The token can be obtained from the "My Account" page (links for: [ICOS](https://cpauth.icos-cp.eu/), [SITES](https://auth.fieldsites.se/), [ICOS Cities](https://cityauth.icos-cp.eu/)), which can be accessed by logging in using one of the supported authentication mechanisms (username/password, university sign-in, OAuth sign in). After this the bootstrapping can be done as follows:

```Python
from icoscp_core.icos import bootstrap
cookie_token = 'cpauthToken=WzE2OTY2NzQ5OD...'
meta, data = bootstrap.fromCookieToken(cookie_token)
```

### Explicit credentials (advanced option)

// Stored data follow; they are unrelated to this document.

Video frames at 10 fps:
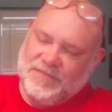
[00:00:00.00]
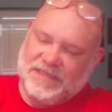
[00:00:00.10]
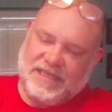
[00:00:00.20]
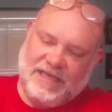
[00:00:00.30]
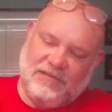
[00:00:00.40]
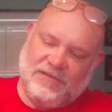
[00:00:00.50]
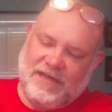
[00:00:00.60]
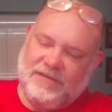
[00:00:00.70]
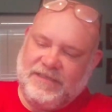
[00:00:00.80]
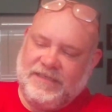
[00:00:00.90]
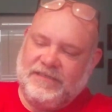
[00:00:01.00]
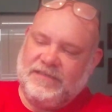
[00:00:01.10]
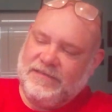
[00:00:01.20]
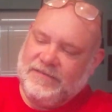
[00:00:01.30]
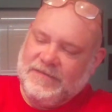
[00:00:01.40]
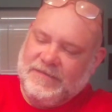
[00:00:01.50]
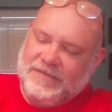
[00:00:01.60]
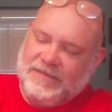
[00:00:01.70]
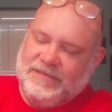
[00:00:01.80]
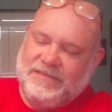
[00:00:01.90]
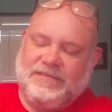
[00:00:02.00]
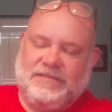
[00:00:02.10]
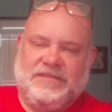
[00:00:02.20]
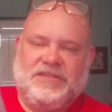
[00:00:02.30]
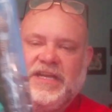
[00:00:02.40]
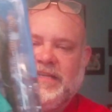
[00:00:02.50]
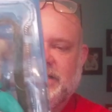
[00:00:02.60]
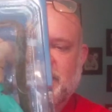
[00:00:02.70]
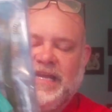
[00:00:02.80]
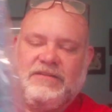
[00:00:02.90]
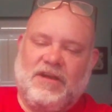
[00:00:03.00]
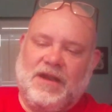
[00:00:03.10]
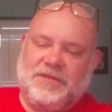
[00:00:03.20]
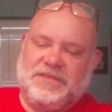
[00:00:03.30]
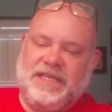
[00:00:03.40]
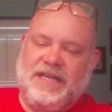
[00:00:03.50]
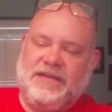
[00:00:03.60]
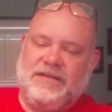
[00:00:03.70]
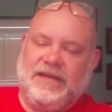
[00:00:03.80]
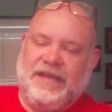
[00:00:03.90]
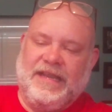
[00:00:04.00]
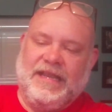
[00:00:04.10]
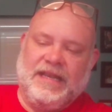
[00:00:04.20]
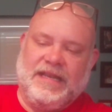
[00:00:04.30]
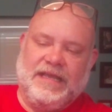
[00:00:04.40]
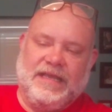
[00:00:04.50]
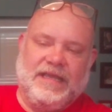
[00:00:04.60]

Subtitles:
Mattel down here. Jake the Snake Roberts there. And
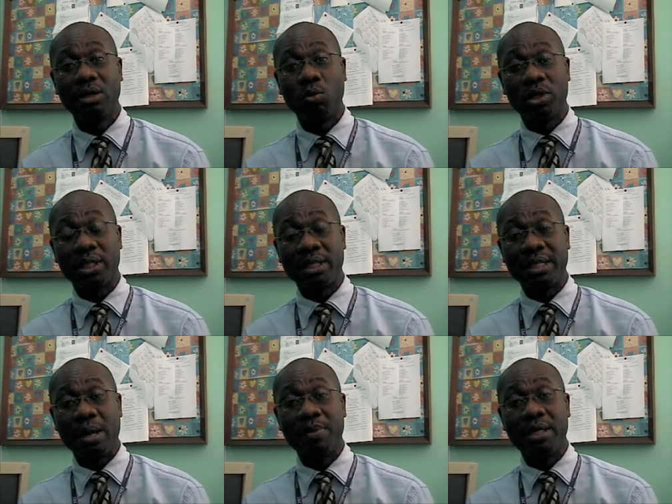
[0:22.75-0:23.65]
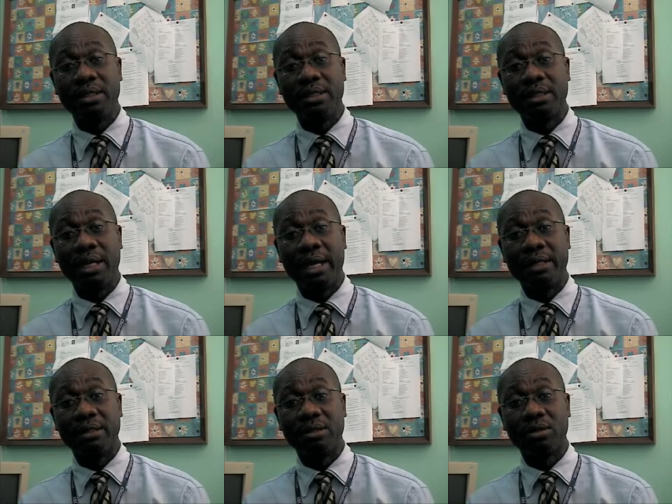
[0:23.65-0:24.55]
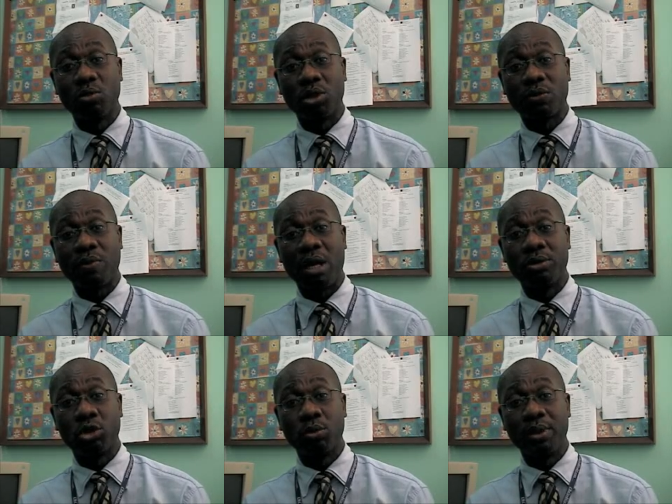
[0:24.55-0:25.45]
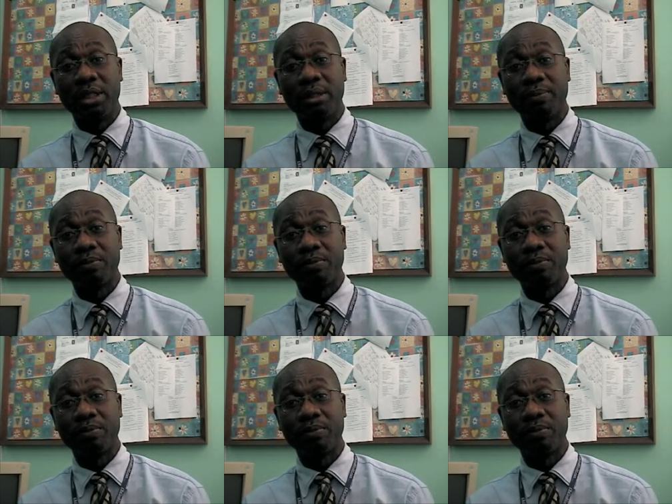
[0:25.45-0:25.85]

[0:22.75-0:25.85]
was examined and was found to be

The user may choose to use their own mechanism of providing the credentials to initialize the authentication. This should be considered as an advanced option. **(Please do not put your password as clear text in your Python code!)** This can be achieved as follows:

```Python
from icoscp_core.icos import bootstrap
meta, data = bootstrap.fromCredentials(username_variable, password_containing_variable)
```

---

## Metadata access

```Python
from icoscp_core.icos import meta, ATMO_STATION
from icoscp_core.metaclient import TimeFilter, SizeFilter, SamplingHeightFilter

# fetches the list of known data types, including metadata associated with them
all_datatypes = meta.list_datatypes()

# data types with structured data access
previewable_datatypes = [dt for dt in all_datatypes if dt.has_data_access]

# fetch lists of stations
icos_stations = meta.list_stations()
atmo_stations = meta.list_stations(ATMO_STATION)
all_known_stations = meta.list_stations(False)

# list data objects; a contrived, complicated example to demonstrate the possibilities
filtered_atc_co2 = meta.list_data_objects(
	datatype = [
		"http://meta.icos-cp.eu/resources/cpmeta/atcCo2L2DataObject",
		"http://meta.icos-cp.eu/resources/cpmeta/atcCo2NrtGrowingDataObject"
	],
	station = "http://meta.icos-cp.eu/resources/stations/AS_GAT",
	filters = [
		TimeFilter("submTime", ">", "2023-07-01T12:00:00Z"),
		TimeFilter("submTime", "<", "2023-07-10T12:00:00Z"),
		SizeFilter(">", 50000),
		SamplingHeightFilter("=", 216)
	],
	include_deprecated = True,
	order_by = "fileName",
	limit = 50
)

# get detailed metadata for a data object
dobj_uri = 'https://meta.icos-cp.eu/objects/BbEO5i3rDLhS_vR-eNNLjp3Q'
dobj_detailed_meta = meta.get_dobj_meta(dobj_uri)
```

Detailed help on the available metadata access methods can be obtained from `help(meta)` call.

---

## Data access
To fetch data (after having located interesting data objects in the previous step):

```Python
from icoscp_core.icos import data
import pandas as pd

# save the original data object contents to a folder on your machine
filename = data.save_to_folder(dobj_uri, '/myhome/icosdata/')

# get CSV representation of all previewable columns, parse it with pandas
csv_stream = data.get_csv_byte_stream(dobj_uri)
df = pd.read_csv(csv_stream)

# get dataset columns as typed arrays, ready to be imported into pandas
dobj_arrays = data.get_columns_as_arrays(dobj_detailed_meta)
df = pd.DataFrame(dobj_arrays)

# efficiently batch-fetch multiple data objects
multi_dobjs = data.batch_get_columns_as_arrays(filtered_atc_co2)
multi_df = ( (dobj, pd.DataFrame(arrs)) for dobj, arrs in multi_dobjs)
```


Downloading the original object is possible for all data objects. Structured data access, however, is limited to data objects whose data types' `has_data_access` property equals `True`.